Gauge cluster above center stack.
Zoia says all that prodigious thrust “put the Focus RS right at the top of the most-fun-to-drive list among the cars tested in the 2017 Wards 10 Best Engines competition. Power delivery is lively and linear, with no sudden gushes and absolutely no dead zones.”
Perhaps surprisingly, fuel efficiency also was a priority. “You’ve got this extra special car with all this capability that you can put on a track and have some fun with,” Dowding says. “But it also wanted to be a daily driver, so it wasn't power for power's sake.”
Both international and U.S. EPA fuel-efficiency targets were set, the latter being the 19/25 mpg (12.3-9.4 L/100 km) city/highway ratings that ultimately were achieved. “These products are quite tricky,” he says. “You want this level of performance; you want reasonable fuel economy that the customer will consider acceptable; and you also need to meet the emissions requirements for the different countries in which this vehicle will find itself.”
Driving through a 6-speed manual transmission and Ford Performance Dynamic Torque Vectoring All-Wheel Drive, this compact road rocket is capable of mid-4-second zero-to-60 mph (97 km/h) bursts. Yet the WardsAuto editors as a group averaged a respectable 20.2 mpg (11.6 L/100 km) over nearly 500 miles (805 km) of testing.
WardsAuto editors observed 20.2 mpg while testing Ford Focus RS.

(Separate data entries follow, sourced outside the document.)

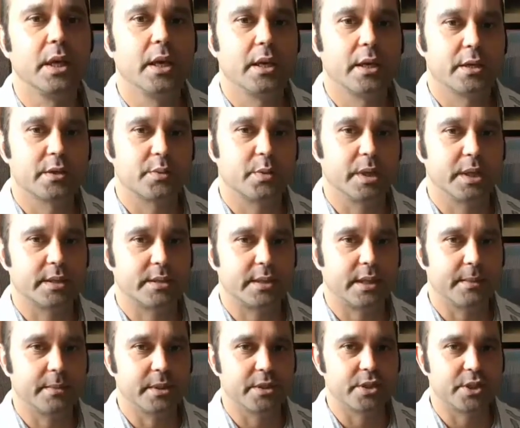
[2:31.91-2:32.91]
because when it's
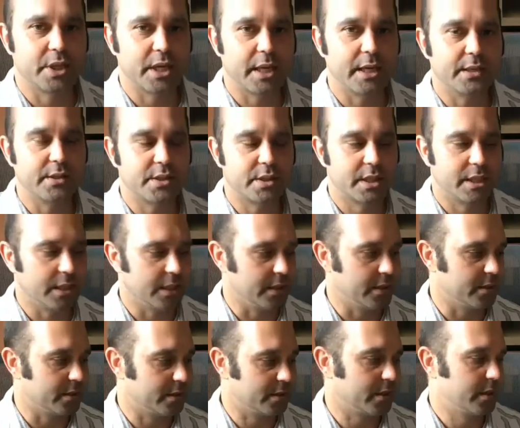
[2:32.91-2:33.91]
time to change
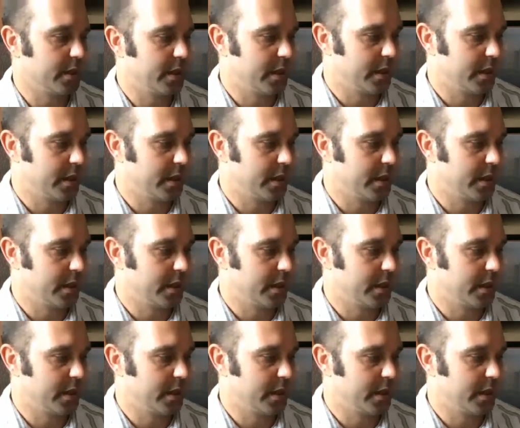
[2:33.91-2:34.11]
keys,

Of course, the engine needed sufficient durability and heat-management capability to handle all that extra power, so its new cylinder head (with its integral exhaust manifold) is made of higher heat-resistant A356 aluminum. And that presented a manufacturing issue.

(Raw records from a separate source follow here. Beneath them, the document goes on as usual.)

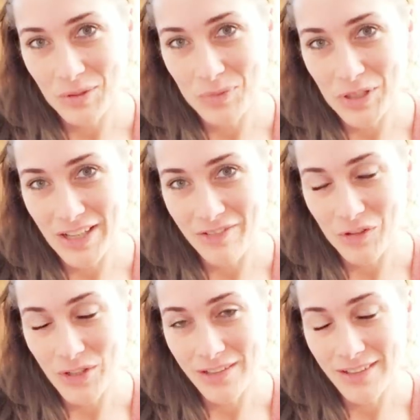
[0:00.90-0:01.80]
Good morning,
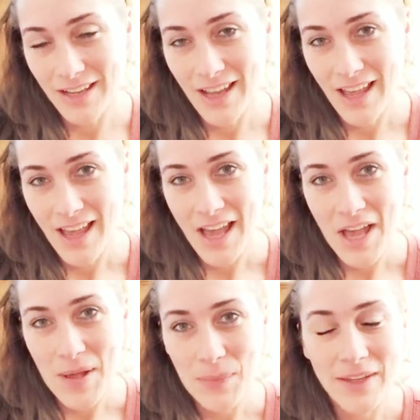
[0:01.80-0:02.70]
everyone.
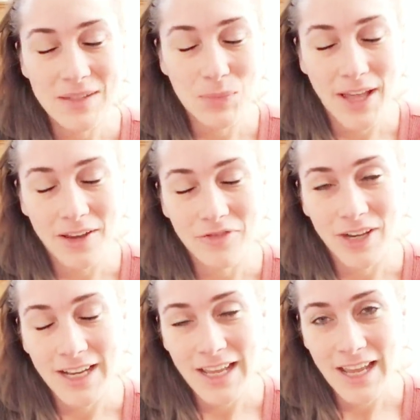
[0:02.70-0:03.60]
Um, it's Black
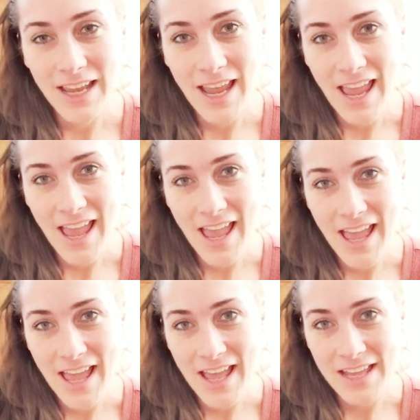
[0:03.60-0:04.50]
Friday,
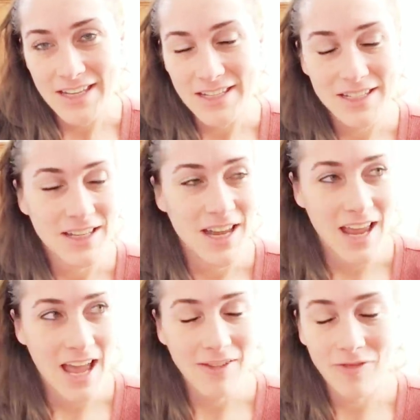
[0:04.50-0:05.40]
and
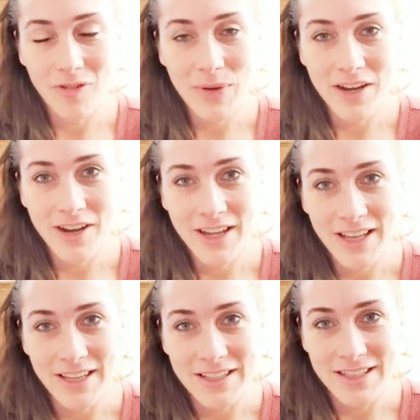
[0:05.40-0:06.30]
half of America
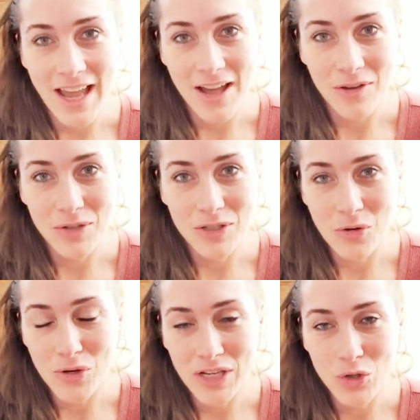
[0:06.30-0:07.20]
is out
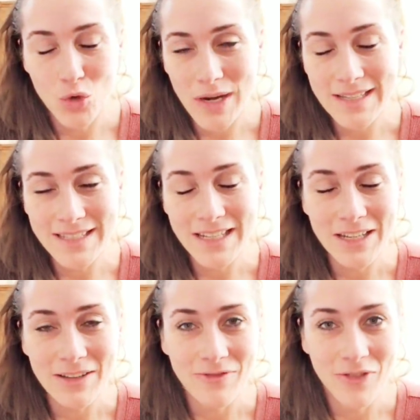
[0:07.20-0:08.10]
going
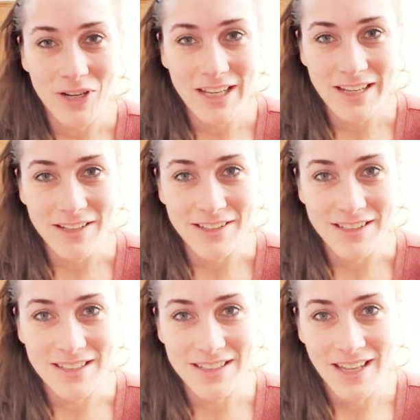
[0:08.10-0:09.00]
crazy for
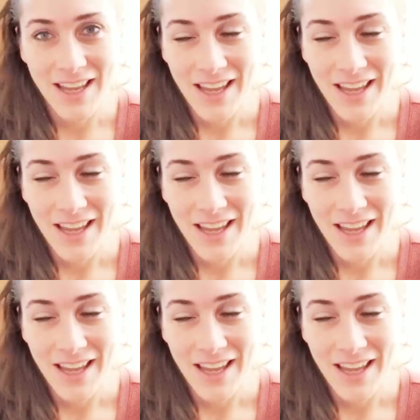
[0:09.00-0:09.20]
deals.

“A356 is quite challenging to machine,” explains Patrick Morgan, engineering manager of Ford global performance engines. “It creates long, stringy chips that clog the equipment. But our engine plant really stepped up and sorted out those problems without issue, thanks to a lot of effort on their part.”

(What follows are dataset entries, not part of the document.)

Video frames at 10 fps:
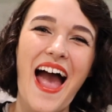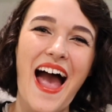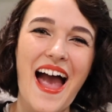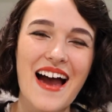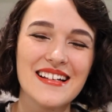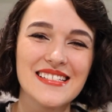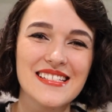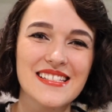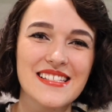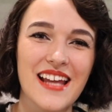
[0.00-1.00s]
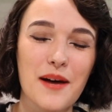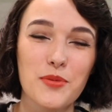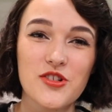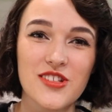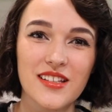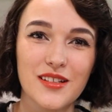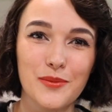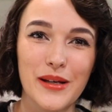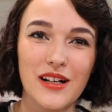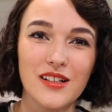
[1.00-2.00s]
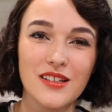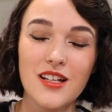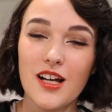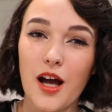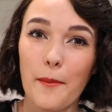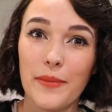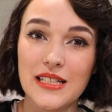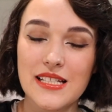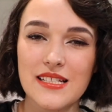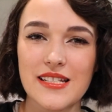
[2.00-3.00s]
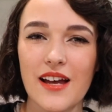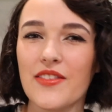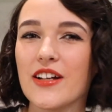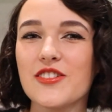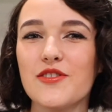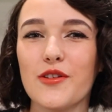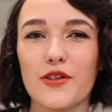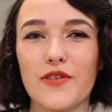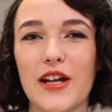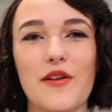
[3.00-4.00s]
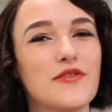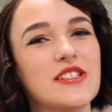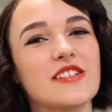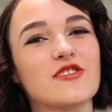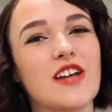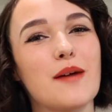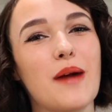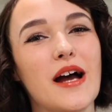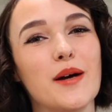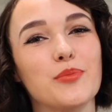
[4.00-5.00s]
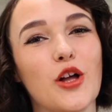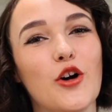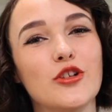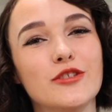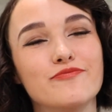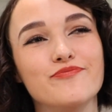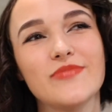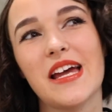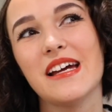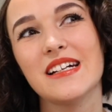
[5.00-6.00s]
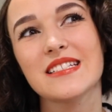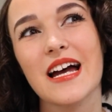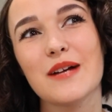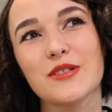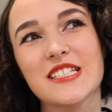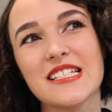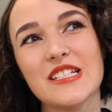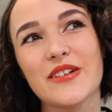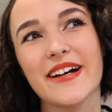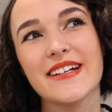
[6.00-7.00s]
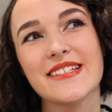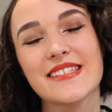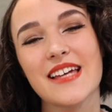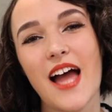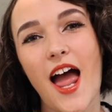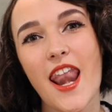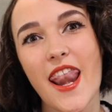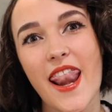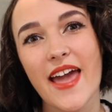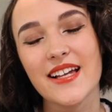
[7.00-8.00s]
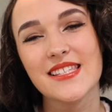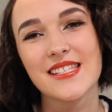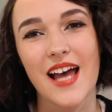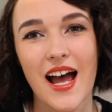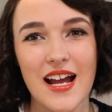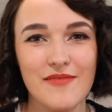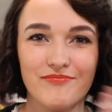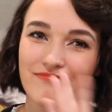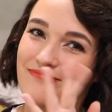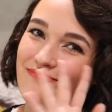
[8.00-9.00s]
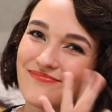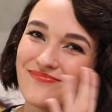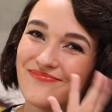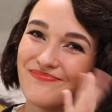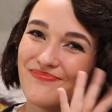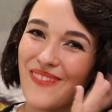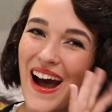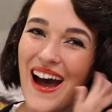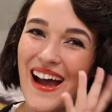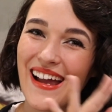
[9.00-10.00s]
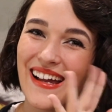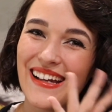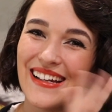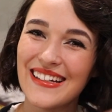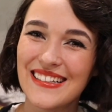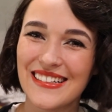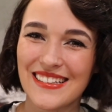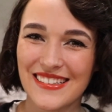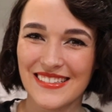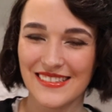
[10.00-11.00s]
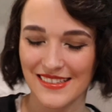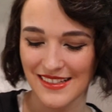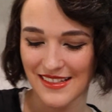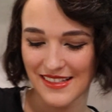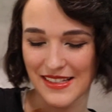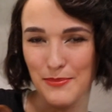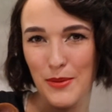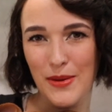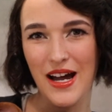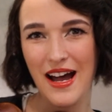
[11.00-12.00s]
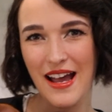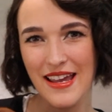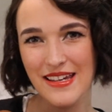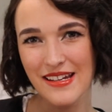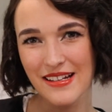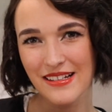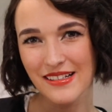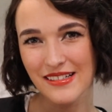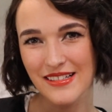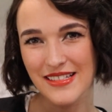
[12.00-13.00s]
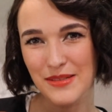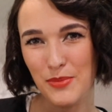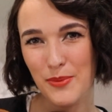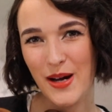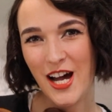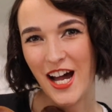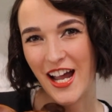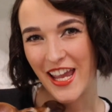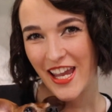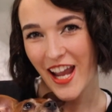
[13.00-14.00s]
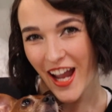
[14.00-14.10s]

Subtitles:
And yeah, push that little bell button down there to notify you every single time I upload, and I will see you guys next time. Bye! Say bye-bye. Say bye-bye.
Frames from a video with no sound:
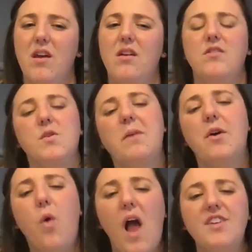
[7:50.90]
So my
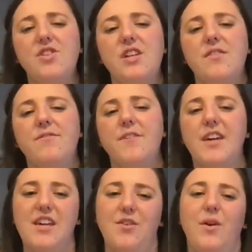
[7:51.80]
question for
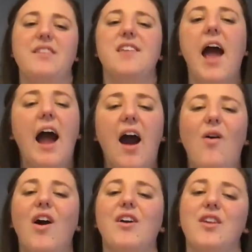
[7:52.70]
you is, how
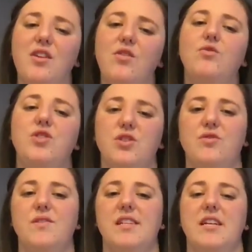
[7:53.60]
are you
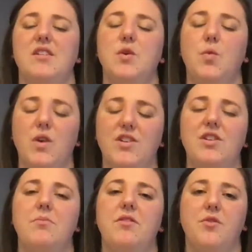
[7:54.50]
choosing to
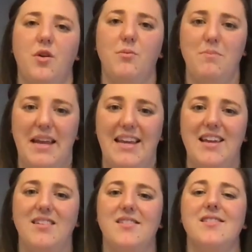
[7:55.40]
worship through
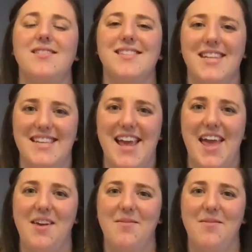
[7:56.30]
obedience today?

Other durability and performance-enhancing changes include a unique intake system with its larger turbocharger, a redesigned exhaust system, higher-tensile iron cylinder liners and upgraded cooling capacity.
Dowding credits the team. “We have a group of enthusiasts led by the Ford Performance team once again creating an RS product,” he says. “And within the engine engineering team is Pat’s Engine Performance Group. The combination of teams from the engine side and the vehicle side, operating on a short timeline with a lot of pressure, came together and delivered this very special product.”
The European-based vehicle team worked closely with the Dearborn-based engine staff with development help from Ricardo in the U.K.
Says a January 2017 Ricardo press release: “As an engineering partner to Ford Performance, Ricardo held responsibility for the engineering delivery of the upgraded engine components and associated systems from concept through to the 90-day point following start of production. A collaborative approach required close interfacing with global powertrain engineering teams, manufacturing teams, engine and vehicle testing team suppliers and calibration teams.”
Zoia says while the RS engine’s rich baritone voice under full-throttle acceleration is artificially generated, it is strong and pleasing enough to “make a V-8 Mustang proud.” And he concludes the very fact that “the $36,775 Focus RS 2.3L stood out in a field crowded with entries from some dominating luxury and performance brands – BMW, Porsche, Alfa and Audi among them – is worth noting and rewarding.”